HRW and other experts say the incidents of females and other "vulnerable groups" being targeted has risen dramatically since Boko Haram began facing increased military pressure in 2013.
Overall, the plight facing women in the rebels' stronghold is "a picture of violence and intimidation", Jacob Zenn and Elizabeth Pearson wrote in the U.S. Journal of Terrorism Research.
Hauwa Mohammed was one of 158 hostages released by Boko Haram on January 23, two weeks after their abduction from the village of Katarko, in northeast Yobe state.
"I was full of rage and hatred against (the Islamists)," said Mohammed, recounting her time in captivity.
She said her mind was fixated on what the captors might do to her three daughters, who were also kidnapped, as all the hostages faced pressure to swear allegiance to Boko Haram.
"How could I ever subscribe to this ideology that supports killing, wanton destruction, kidnap and rape?" Mohammed told AFP in an interview after her release.
She could not explain why the extremists chose to release the group but noted that countless others have been far less fortunate.
"I pray for all the women they are holding captive to be freed from the life of horror they are going through," she said.
The insurgency in northern Nigeria, which has killed more than 13,000 people since 2009, has also thrown the spotlight on the deeper societal crisis in the impoverished region, including grave gender disparities.
Roughly half of Nigeria's 173 million people live in the predominantly Muslim north of the country.
Only three percent of females from the north complete secondary school, the British Council said in a 2012 report, which was researched before the insurgency crippled the region and forced school closures in parts of the northeast.
More than two-thirds of girls aged 15-19 were unable to read a sentence, compared to less than 10 percent in the mostly Christian south, according to the report.
Most observers agree that Nigeria not only needs to contain Boko Haram militarily but also implement an aggressive program to kickstart development in the north and empower both and men and women to resist the militants' radical, violent agenda.

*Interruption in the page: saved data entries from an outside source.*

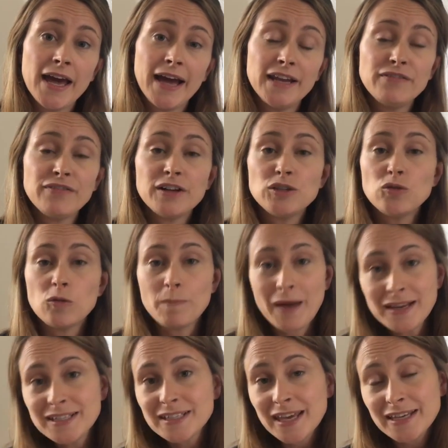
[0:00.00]
And if I talk
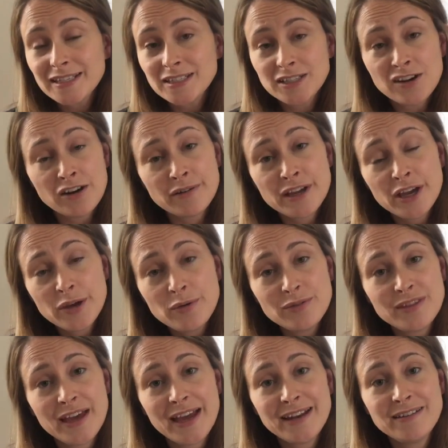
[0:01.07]
best case scenario,
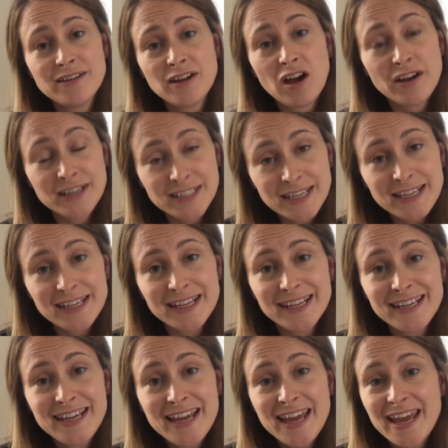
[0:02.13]
then
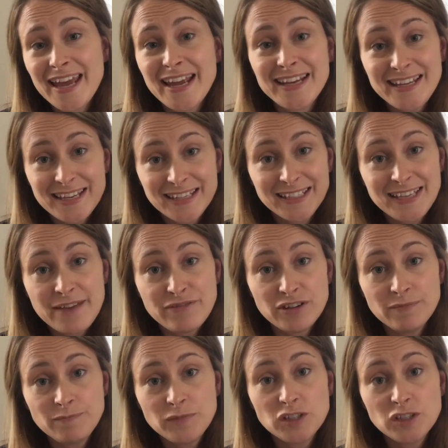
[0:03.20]
ideally in year 7,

For now, peace in northern Nigeria seems like a distant dream for Samuel, who often attends the daily marches in Abuja on behalf of the Chibok hostages, organized by the #BringBackOurGirls campaign.
Sarah spent her 18th birthday in December in captivity, possibly as a forced bride after Boko Haram leader Abubakar Shekau vowed to sell the Chibok hostages as "slaves" and to "marry them off".
"It is difficult," her mother said simply. "Only God can help us."